What Constitutes an Adequate Provider Network for Rural Health Populations?
The issue of narrow provider networks has become more serious as a result of the implementation of the ACA and the uncomfortable balance that needs to be made between reducing healthcare expenditures and providing local access to care. This study aims to develop norms/standards for provider network adequacy for rural populations (which may vary across different rural environments) that will be useful to consumers, providers, and policymakers in the decisions they face with respect to health plan choices, participation, and policies.
Rural Hospital Obstetric Workforce, Procedure Utilization, and Quality of Care
Approximately half a million women give birth in rural hospitals each year in the U.S. Workforce issues are an important constraint on obstetric care in rural hospitals, especially for small-volume obstetric units. However, limited research explores the relationship between obstetric care workforce and the procedure intensity and quality of childbirth care provided in rural hospitals in the U.S. This project will examine the relationships between key aspects of the obstetric workforce in rural hospitals and procedure intensity and quality of maternity care in those hospitals.

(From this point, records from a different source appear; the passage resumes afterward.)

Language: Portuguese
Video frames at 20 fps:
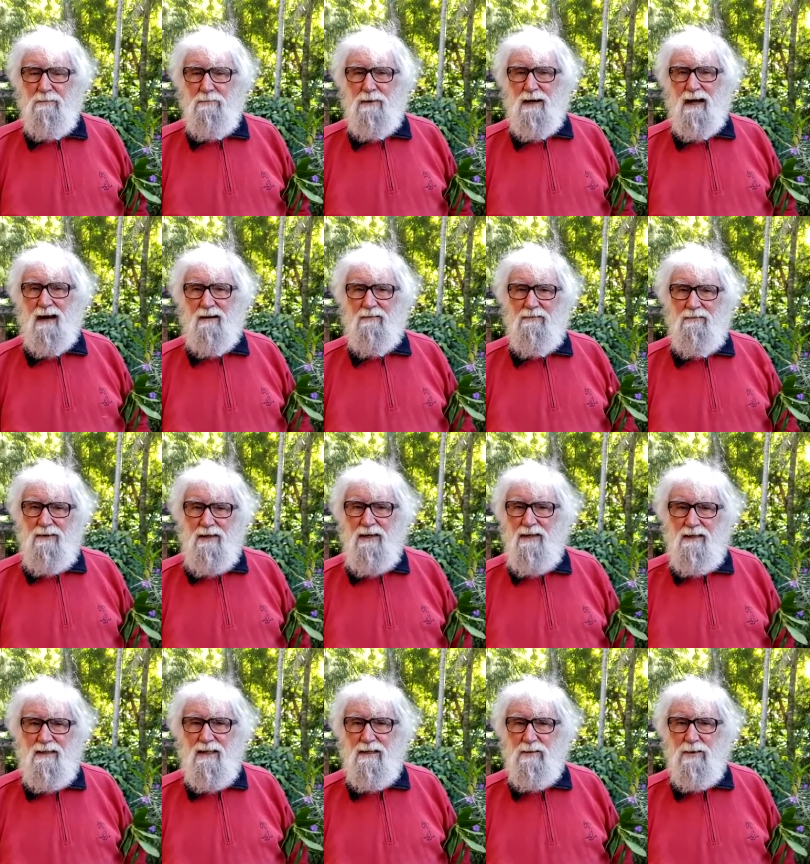para a
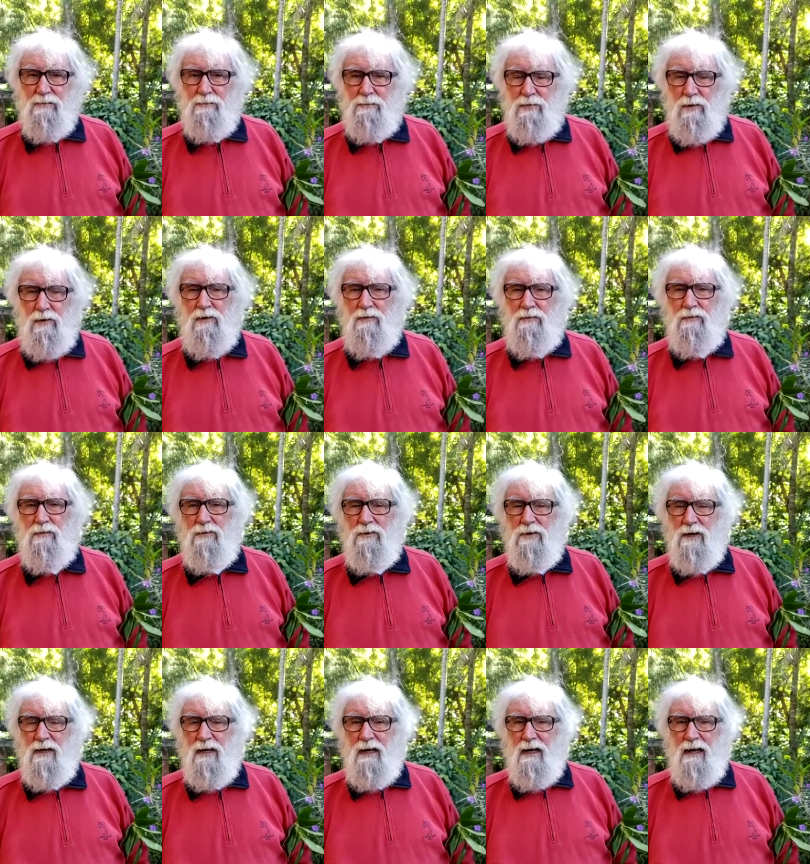vida do povo
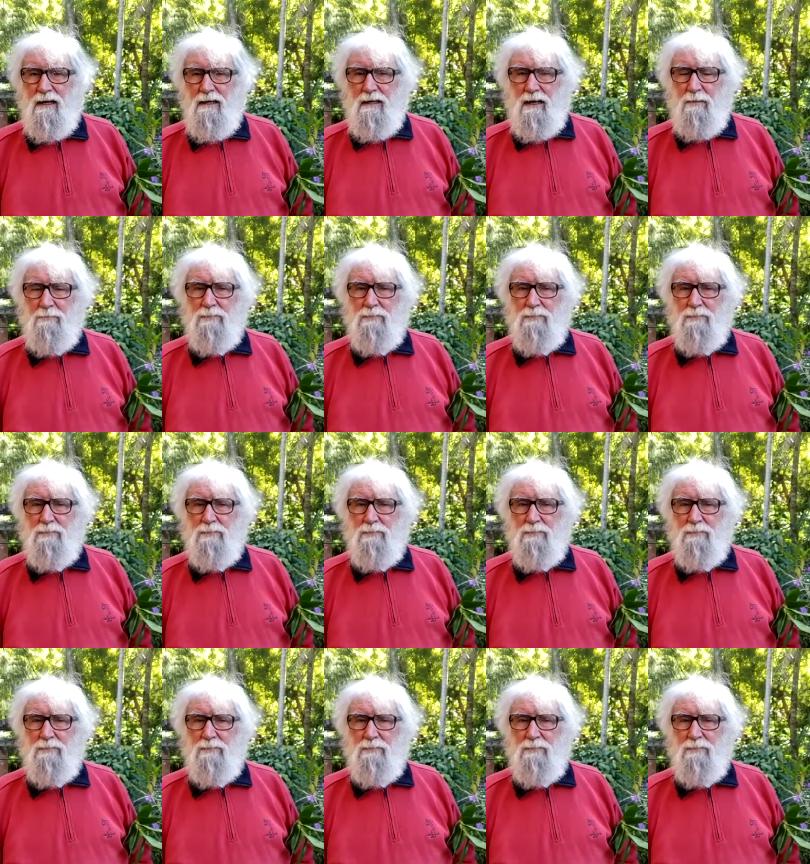e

Identifying Adverse Drug Events and Improving Patient Safety in Rural Hospitals
Adverse drug events (ADEs) are the single largest category of hospital-acquired conditions (HACs), accounting for 34.2% of HACs in 2011. Medication safety in small rural hospitals is an important rural health policy. With this project, we will identify rates of ADEs and opportunities to improve patient safety in Critical Access Hospitals (CAHs) and non-CAH rural hospitals.
Quality Measures and Socioeconomic Risk Factors: The Rural Environmental Context
There has been significant discussion lately among researchers and policy-makers about whether or not to adjust provider quality measures for differences in patient characteristics. Lacking in this discussion, however, is an understanding of how adjustment should be done within a rural context and what impact it might have on patients and providers. The purposes of this project are, for three acute care conditions/diagnoses, to identify the key sociodemographic variables that may affect quality adjustment for rural populations/providers, identify data sources/strategies available for these variables, identify the quality measures (e.g. readmission rates) that should be adjusted for sociodemographic variables for rural populations/providers, and estimate the potential impact of those adjustments on quality measurement.